The reaction temperature may range from room temperature to 200 ° C., preferably 60 to 100 ° C., and a reaction time of 3 to 20 hours is appropriate. Bases in the reaction include alkali metal hydroxides such as sodium hydroxide and potassium hydroxide; Alkali metal carbonates such as sodium carbonate, potassium carbonate and the like or conventional organic amines such as triethylamine, pyridine and the like are used, of which sodium hydroxide, potassium hydroxide, sodium carbonate or potassium carbonate is particularly preferred. The use amount of these bases may be 1 to 10 mole times with respect to the compound of general formula (II), but preferably 2 to 5 mole times. As the solvent of this reaction, a polar solvent such as DMF (dimethylformamide), acetonitrile, DMSO (dimethylsulfoxide) or the like is used, and the amount thereof is used in an amount of 1 L to 10 L per mole of the compound of formula (II).

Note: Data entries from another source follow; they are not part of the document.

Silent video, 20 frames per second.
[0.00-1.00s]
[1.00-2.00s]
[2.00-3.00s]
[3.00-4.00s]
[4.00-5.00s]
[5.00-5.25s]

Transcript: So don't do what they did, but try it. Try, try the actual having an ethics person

On the other hand, when the compound of the general formula (I-a) prepared by the above reaction is reduced with a metal hydride, a compound of the general formula (I-b) in which the substituent R ¹ is trans-ethenylene is prepared. In this case, as the metal hydride, aluminum (A1) hydride, boron (B) hydride or tin (Sn) hydride is preferably used. The amount of the metal hydride used is preferably 2 to 4 mol times based on the general formula (II) compound. As the solvent for this reaction, a conventional hydrocarbon solvent or an ether solvent such as tetrahydrofuran (THF) is used, and the reaction temperature is 0 to 100 ° C.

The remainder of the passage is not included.